Second, they emphasize the need for careful puzzle design and verification. Using impossible puzzles as test cases without acknowledging their impossibility can lead to misleading conclusions about model capabilities.
Third, they suggest that evaluation frameworks should be more flexible in how they accept solutions. Allowing models to express solutions in different formats - such as algorithms or functions rather than exhaustive move lists - may provide a more accurate picture of their reasoning abilities.
"The question isn't whether LRMs can reason, but whether our evaluations can distinguish reasoning from typing," the researchers conclude, emphasizing that many apparent limitations may be artifacts of evaluation design rather than fundamental cognitive barriers.
The Ongoing Debate About AI Reasoning
This scientific dispute takes place against a backdrop of ongoing debate about the capabilities and limitations of large language models and their reasoning abilities.

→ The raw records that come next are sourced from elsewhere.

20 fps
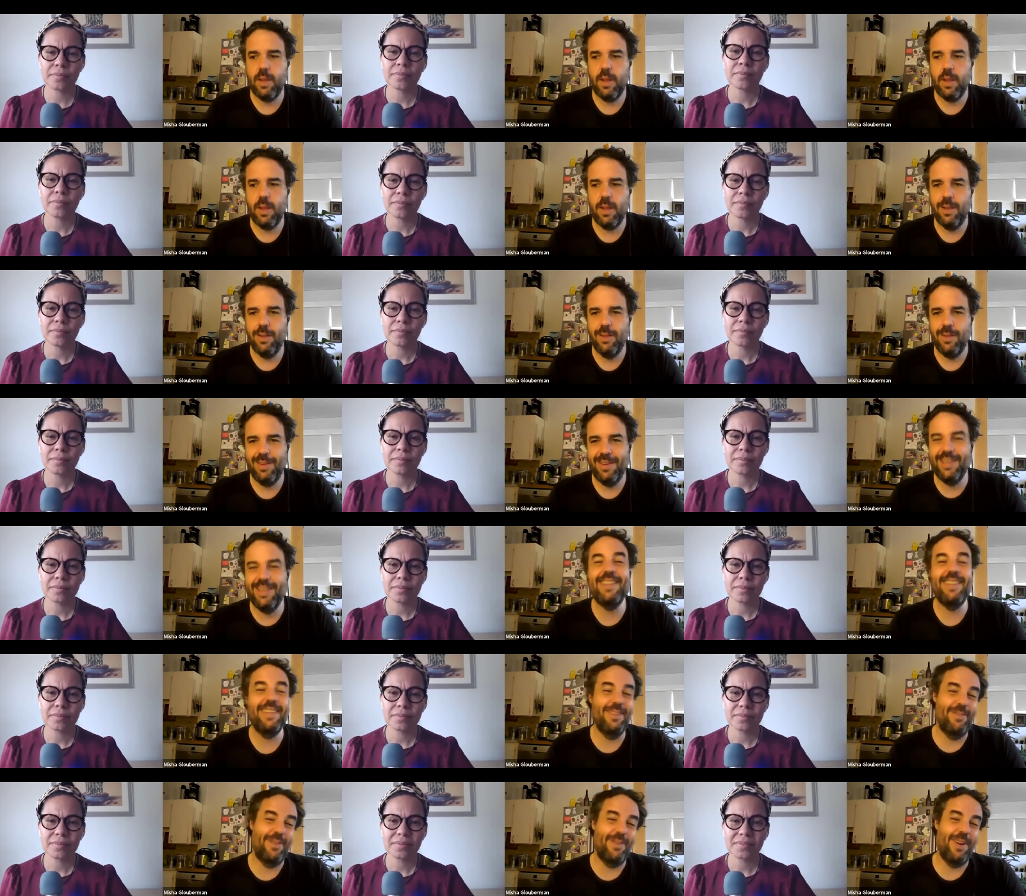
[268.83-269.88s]
Speaker 1: Uh,
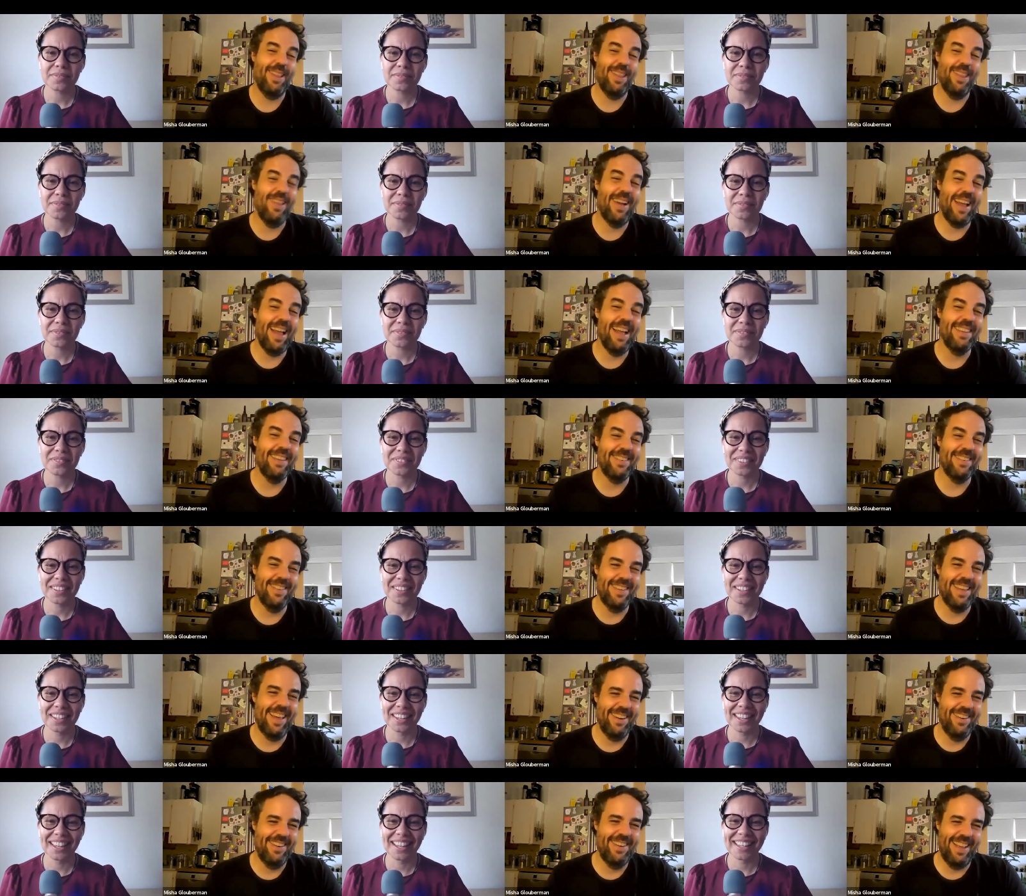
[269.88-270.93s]
this is a very long answer. Is
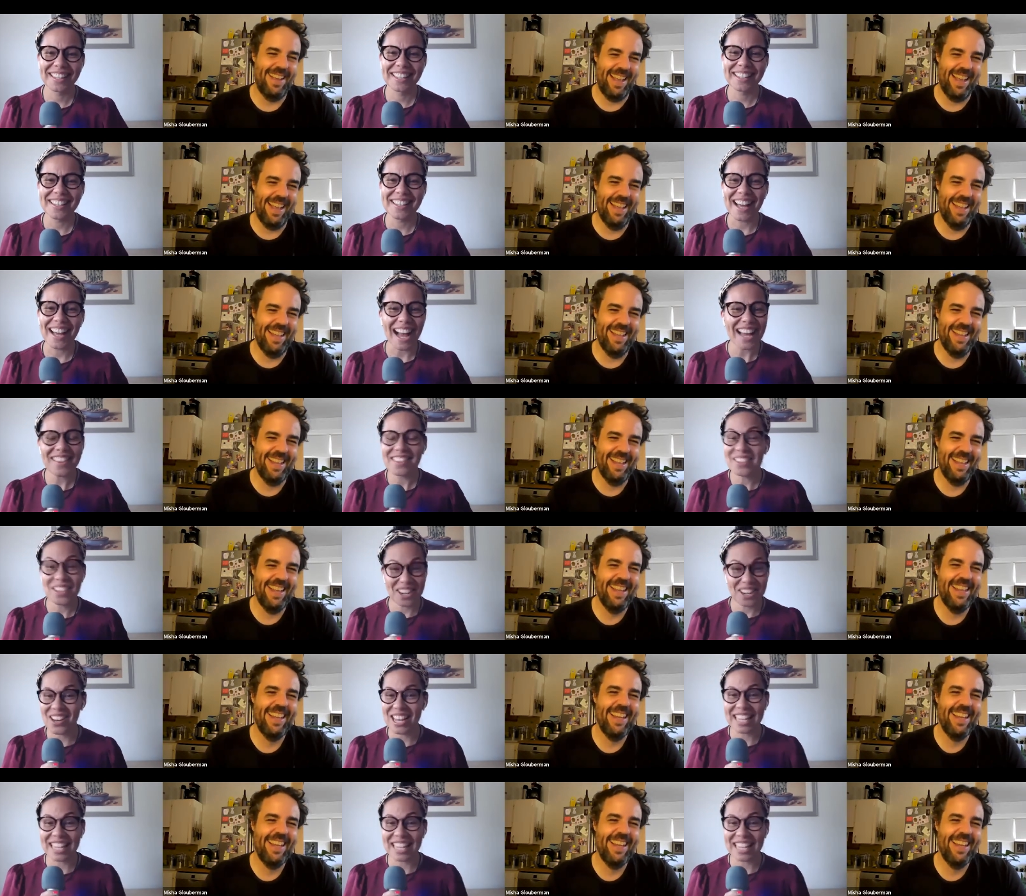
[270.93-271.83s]
that okay?
Speaker 2: Um, no, no,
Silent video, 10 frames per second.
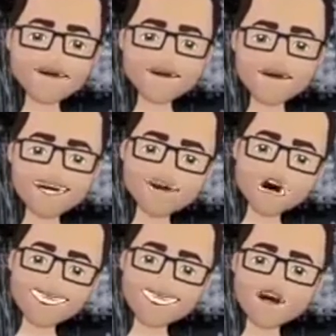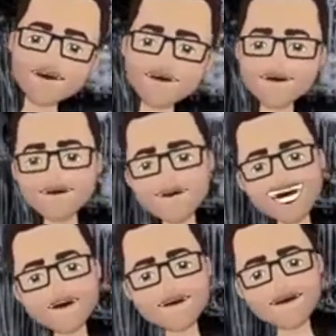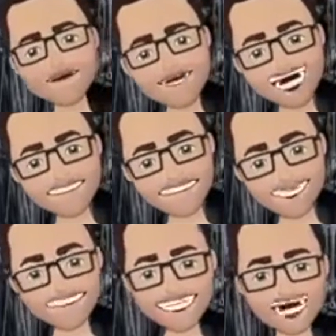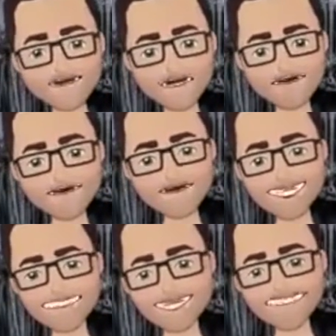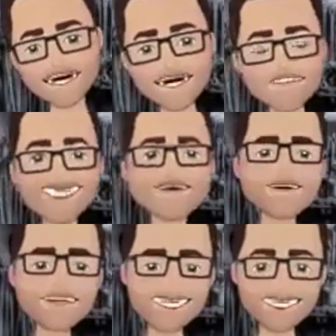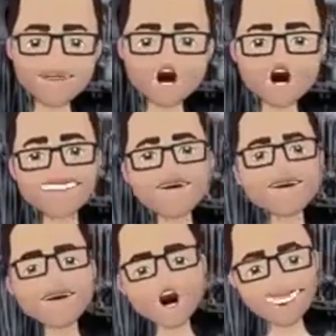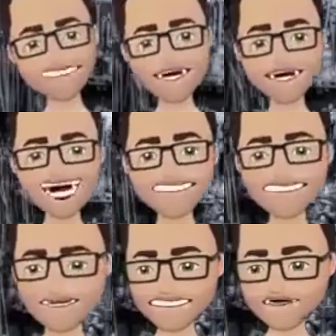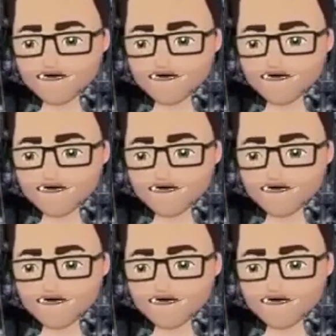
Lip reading: and I want to know about hypertension, high blood pressure. So I say, okay, Google, what is hypertension?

Some researchers have argued that these models are fundamentally limited in their ability to reason, suggesting they merely mimic reasoning through pattern matching rather than engaging in genuine logical thought. Others have pointed to impressive performances on complex reasoning tasks as evidence that these models can engage in something akin to reasoning, even if it differs from human reasoning processes.
The findings from Opus and Lawsen don't resolve this broader debate, but they do suggest caution in interpreting apparent failures. What looks like a reasoning limitation may actually be a constraint imposed by the evaluation framework or the way questions are posed.
This aligns with a growing body of research suggesting that how we prompt or instruct AI systems can dramatically affect their performance. The same model might fail or succeed on identical tasks depending on how the task is framed or what output format is requested.
Moving Forward: Better Ways to Test AI Thinking
Opus and Lawsen conclude their paper with recommendations for future work in this area:
Design evaluations that can distinguish between reasoning capability and output constraints
Verify puzzle solvability before evaluating model performance
Use complexity metrics that reflect computational difficulty, not just solution length
Consider multiple solution representations to separate algorithmic understanding from execution
These recommendations point toward a more nuanced approach to evaluating AI reasoning capabilities - one that acknowledges the practical constraints of these systems while still pushing to understand their true cognitive limitations.
The researchers also note that due to budget constraints, they were unable to conduct enough trials for a comprehensive statistical sample, suggesting that more validation of their findings remains as future work.
The Importance of Scientific Debate
The dispute between these research teams highlights a crucial aspect of AI research: the methods we use to evaluate these systems can significantly impact our understanding of their capabilities and limitations.
As AI systems become more sophisticated and are deployed in increasingly critical applications, accurate assessment of their abilities becomes ever more important. Mischaracterizing their limitations could lead to either unwarranted confidence in their abilities or unnecessary restrictions on their use.
The paper by Opus and Lawsen serves as a reminder that even as we create increasingly powerful AI systems, the human element in designing fair and accurate evaluations remains essential. Our understanding of these systems is only as good as the methods we use to test them.
Their work also highlights the value of scientific debate and replication in AI research. By challenging findings and reexamining methodologies, researchers can collectively work toward a more accurate understanding of what these systems can and cannot do.
As we continue to develop and deploy AI systems, maintaining this spirit of critical inquiry and careful evaluation will be essential to realizing their potential while understanding their true limitations.